-- Exercise --
All of the listing should be output exactly, apart from the pictures.
☆ ☆ ☆ ☆ ☆ ☆ ☆
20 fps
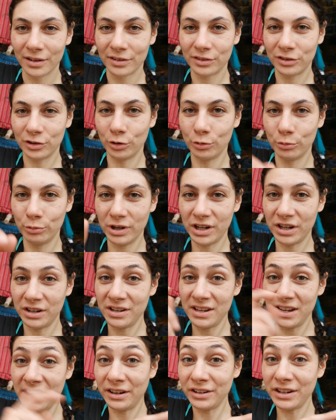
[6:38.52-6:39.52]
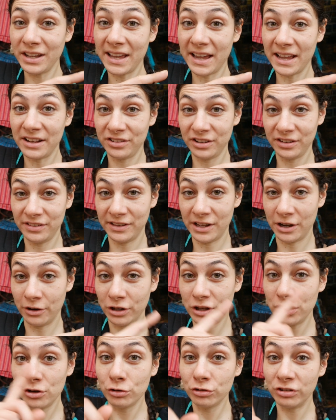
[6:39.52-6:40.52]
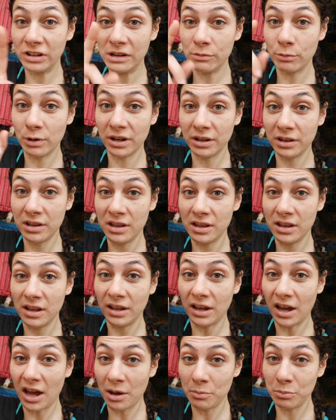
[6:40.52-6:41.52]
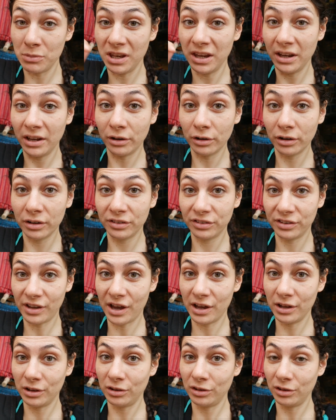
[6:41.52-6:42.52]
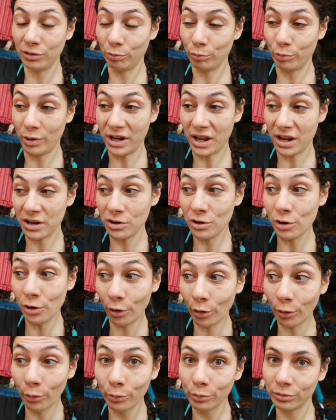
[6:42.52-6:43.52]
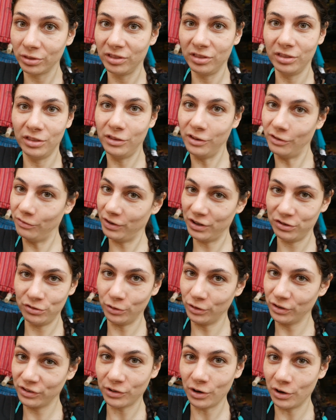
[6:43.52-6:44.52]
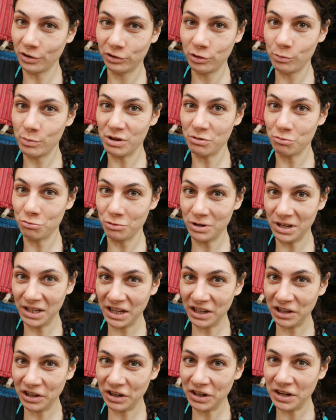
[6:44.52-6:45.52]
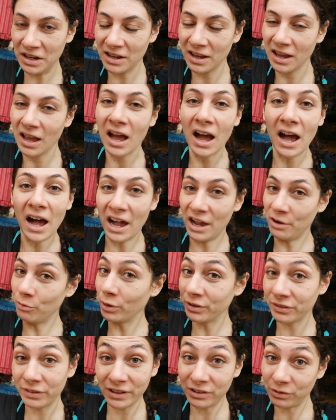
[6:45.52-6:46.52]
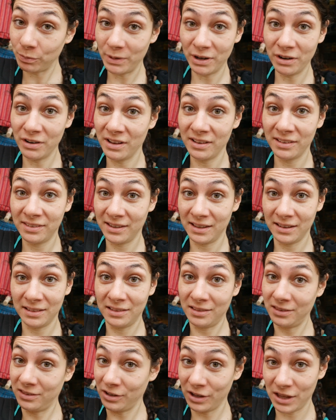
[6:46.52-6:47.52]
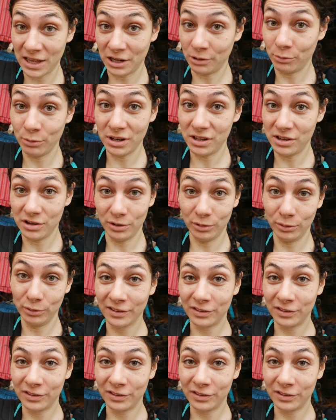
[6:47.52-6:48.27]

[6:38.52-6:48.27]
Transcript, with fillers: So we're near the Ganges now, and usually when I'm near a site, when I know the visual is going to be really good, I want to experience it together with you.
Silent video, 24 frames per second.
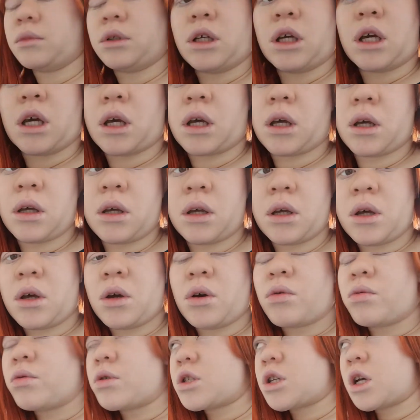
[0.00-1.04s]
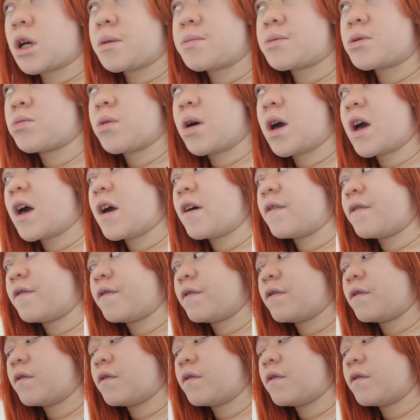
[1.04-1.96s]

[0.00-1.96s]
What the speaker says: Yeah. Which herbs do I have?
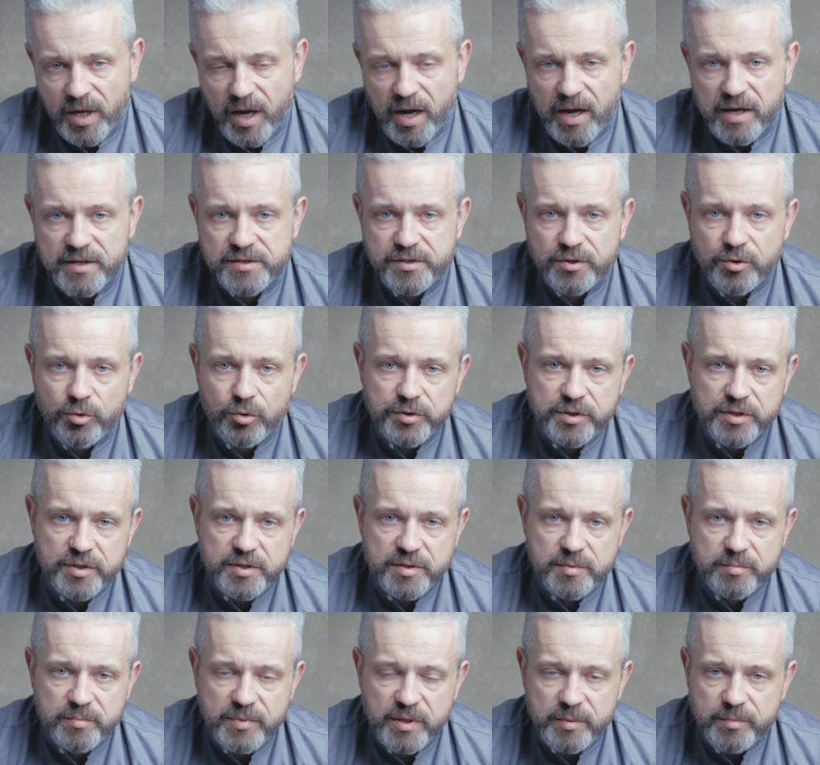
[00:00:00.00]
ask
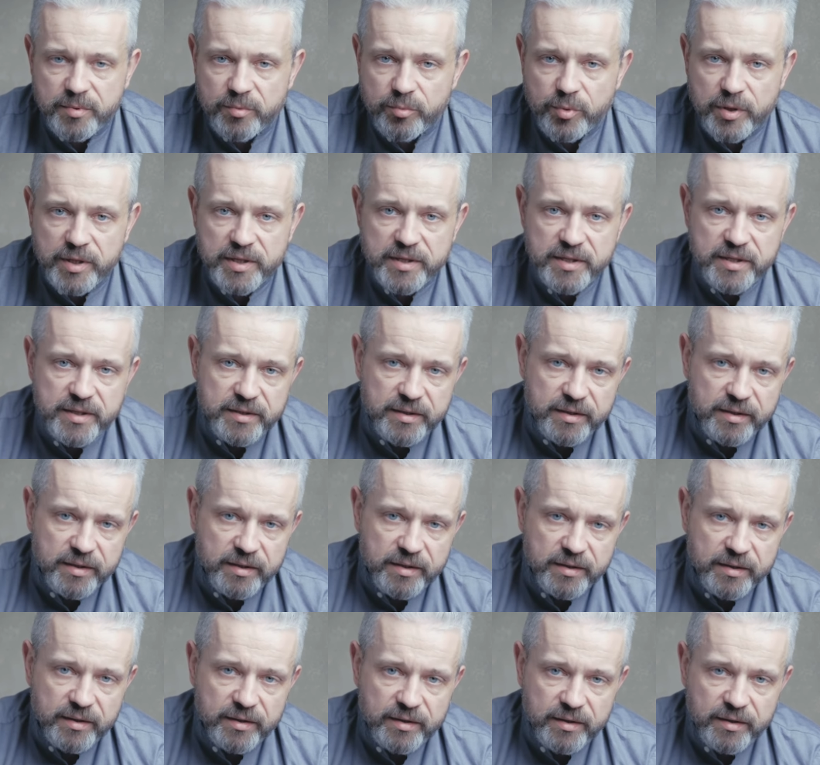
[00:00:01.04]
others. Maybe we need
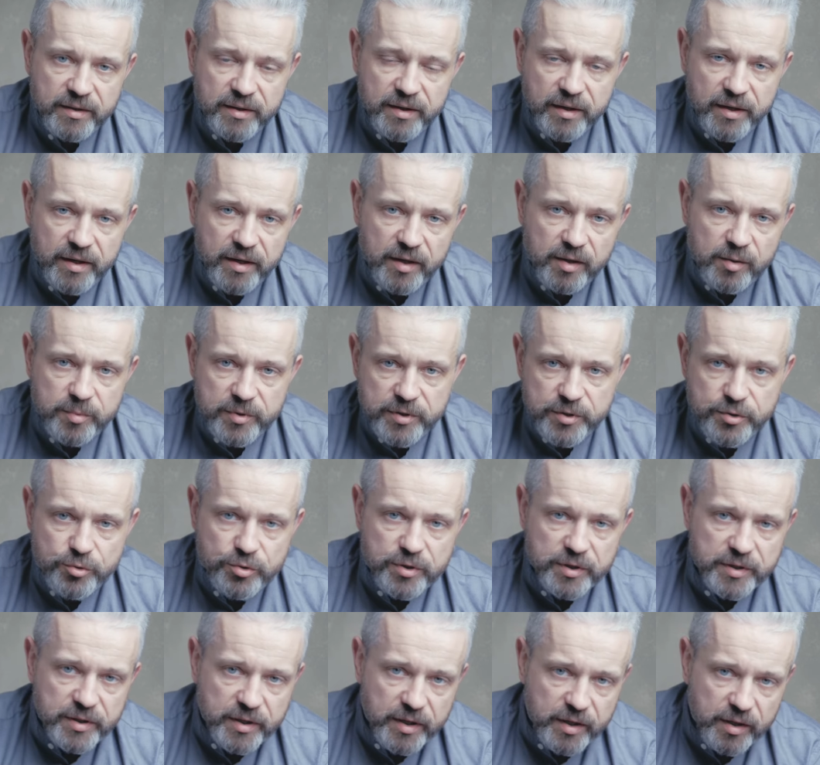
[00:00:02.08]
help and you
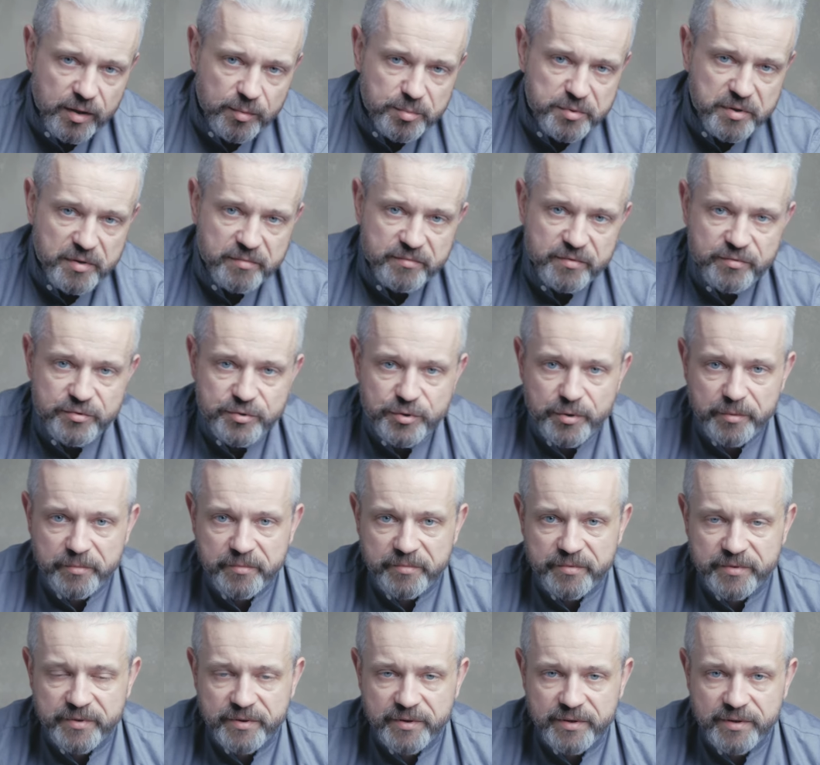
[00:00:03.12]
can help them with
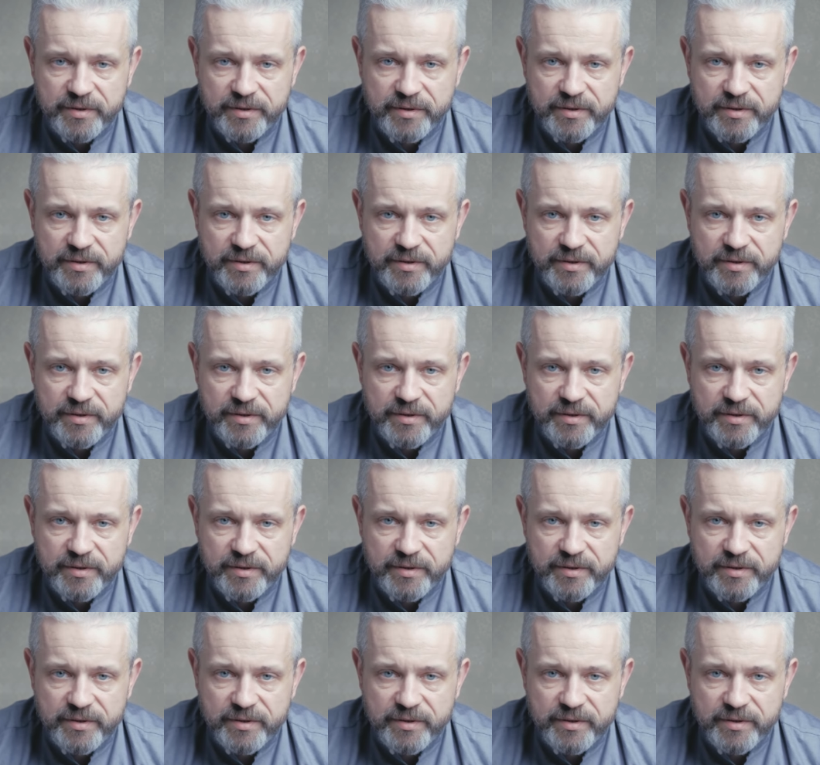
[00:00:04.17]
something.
☆ ☆ ☆ ☆ ☆ ☆ ☆
-- Response to the exercise --
20 fps
[6:38.52-6:39.52]
[6:39.52-6:40.52]
[6:40.52-6:41.52]
[6:41.52-6:42.52]
[6:42.52-6:43.52]
[6:43.52-6:44.52]
[6:44.52-6:45.52]
[6:45.52-6:46.52]
[6:46.52-6:47.52]
[6:47.52-6:48.27]

[6:38.52-6:48.27]
Transcript, with fillers: So we're near the Ganges now, and usually when I'm near a site, when I know the visual is going to be really good, I want to experience it together with you.
Silent video, 24 frames per second.
[0.00-1.04s]
[1.04-1.96s]

[0.00-1.96s]
What the speaker says: Yeah. Which herbs do I have?
[00:00:00.00]
ask
[00:00:01.04]
others. Maybe we need
[00:00:02.08]
help and you
[00:00:03.12]
can help them with
[00:00:04.17]
something.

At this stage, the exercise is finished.